L’ideale sarebbe non dimenticare mai, trovarsi a pensare a certi momenti anche se non c’è un giorno a ricordarlo, non poterne fare a meno, tenere un segnalibro sulla storia, e sfogliare quelle pagine così importanti più spesso.
Ieri, 27 Gennaio, era il giorno della Memoria. In questo giorno, nel 1945, le truppe dell’Armata Rossa liberarono i campi di concentramento di Auschwitz.
Ma in questo giorno non è la libertà che viene celebrata, non è la prima cosa a cui si pensa. Ciò che permea questo giorno è il ricordo delle vittime, della crudeltà, delle vite spezzate, di una storia sanguinosa e di luoghi senz’anima.
Ciò che ogni anno vediamo attraverso film, documentari, sono immagini di sofferenza e disumanità, in cui milioni di persone diventano numeri, in cui si mostra il peggio di cui è capace l’uomo. Il tutto assume un colore grigio, il colore della cenere.
Ciò che ogni anno ascoltiamo sono le voci dei sopravvissuti, testimonianze dell’orrore.
Ma ciò che è importante ricordare, è che all’orrore si può sopravvivere, senza tornare mai più alla vita.
I trattamenti crudeli, l’impotenza assoluta, la tortura prolungata, essere continuamente di fronte alla morte propria e dei compagni, la fame e la sete, il fumo proveniente dai forni crematori, la paura che dalla prossima doccia non si farà più ritorno, la degradazione subita dalle SS, sono tutti fatti che vanno ben al di là di qualunque teoria traumatica.
Per quanto riguarda gli effetti a lungo termine, gli esperti parlano di “sindrome del sopravvissuto”, una sindrome appartenente alla “famiglia” dei disturbi post-traumatici da stress.
La sindrome del sopravvissuto è caratterizzata da un sentimento di colpa per il solo fatto di essere sopravvissuti, accompagnato da ansia e rabbia, da depressione, flashback e disturbi del sonno.
Un esempio di questa sindrome, riconducibile alla Shoah e alle terribili conseguenze sulla vita dei sopravvissuti, è Primo Levi, scampato ai campi di concentramento e poi morto suicida, perché vittima di un estremo senso di colpa nei confronti di chi, a differenza sua, non aveva mai fatto ritorno.
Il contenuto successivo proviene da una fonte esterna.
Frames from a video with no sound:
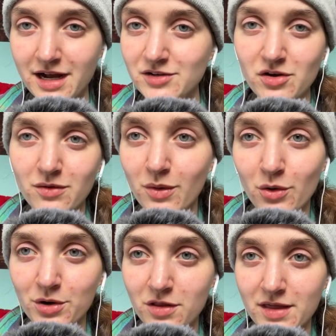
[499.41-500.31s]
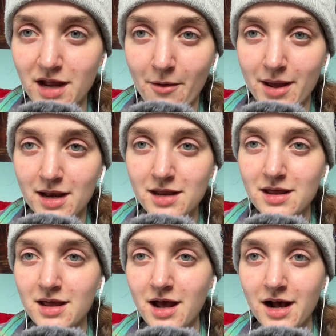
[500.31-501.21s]
I don't know what order they go in.
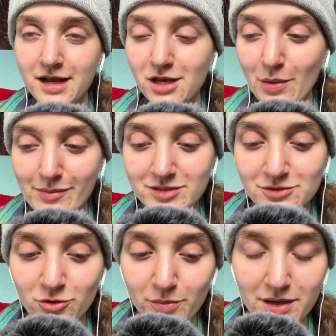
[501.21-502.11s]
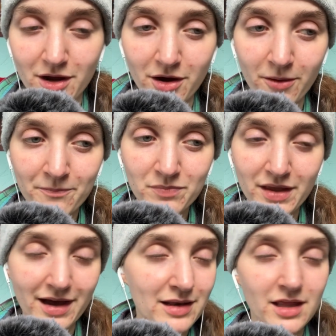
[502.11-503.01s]
I know I'm a Scorpio,
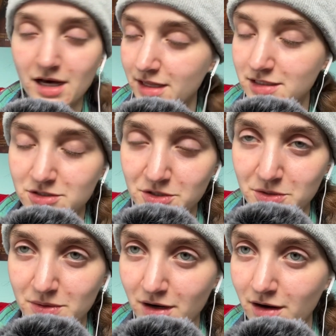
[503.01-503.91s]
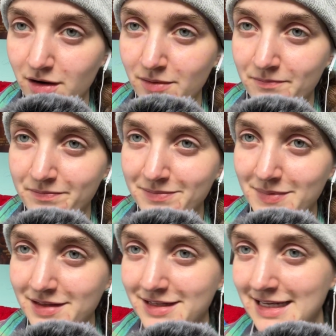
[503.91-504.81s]
and the other two are
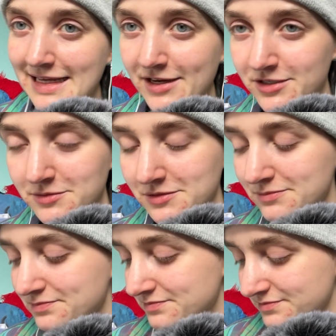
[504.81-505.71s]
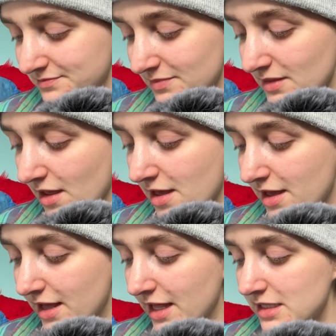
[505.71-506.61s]
Leos.
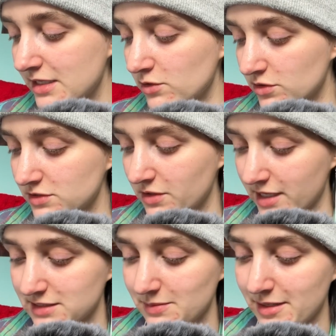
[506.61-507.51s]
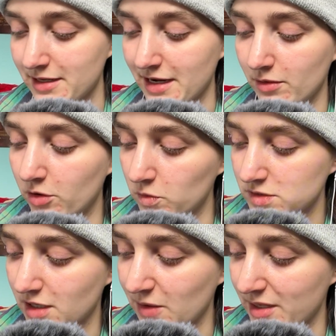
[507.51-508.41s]
They also asked me how old was
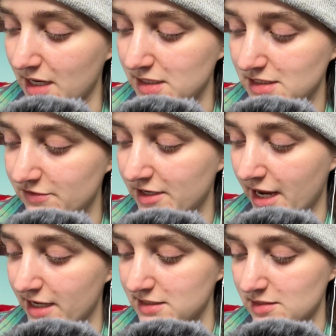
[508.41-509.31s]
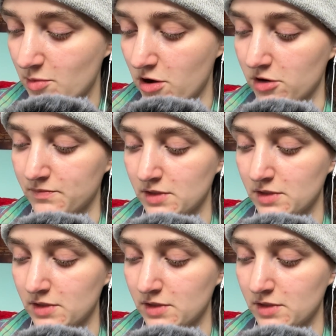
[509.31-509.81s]
I when I discovered ASMR.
Ciò che sta alla base di questa sindrome è il confronto tra la fortuna propria e la sfortuna dell’altro. Ciò che causa il senso di colpa del sopravvissuto è la minaccia al senso di equità e giustizia che dovrebbe esserci tra gli esseri umani e che, in questo caso, porta a porsi la domanda “perché io sono vivo e altri non lo sono?”
La sindrome del sopravvissuto, così come tutte le conseguenze dell’aver vissuto un’esperienza tanto devastante, non si limita ad influenzare la persona che ne è vittima, ma si sviluppa in una catena di sofferenza che si tramanda tra le generazioni.
Il terrore permea le relazioni presenti e future, occupa uno spazio totalizzante che richiede di fatto la rinuncia al diritto di esistere nel presente, perché il trauma non riguarda soltanto le ferite fisiche e gli avvenimenti accaduti nel passato, ma l’impossibilità sperimentata dal sopravvissuto di lasciare realmente i campi di concentramento, di sentirsi libero dal senso di pericolo, annientamento, disumanizzazione e morte.
Ed è per questo che il sentimento di colpa del sopravvissuto si tramanda ai figli, che hanno il compito di salvare il genitore dalla realtà della prigionia, impossibilitati a sentirsi essi stessi liberi dal senso di colpa.
Quattro anni fa sono stata ad Auschwitz Birkenau.
Non è possibile entrare in un posto così pensando che sia una semplice visita, e che una volta finita si torni a casa uguali a prima. Cambia tutto, l’orrore diventa un po’ meno immaginario, non te ne libererai più ed è giusto così.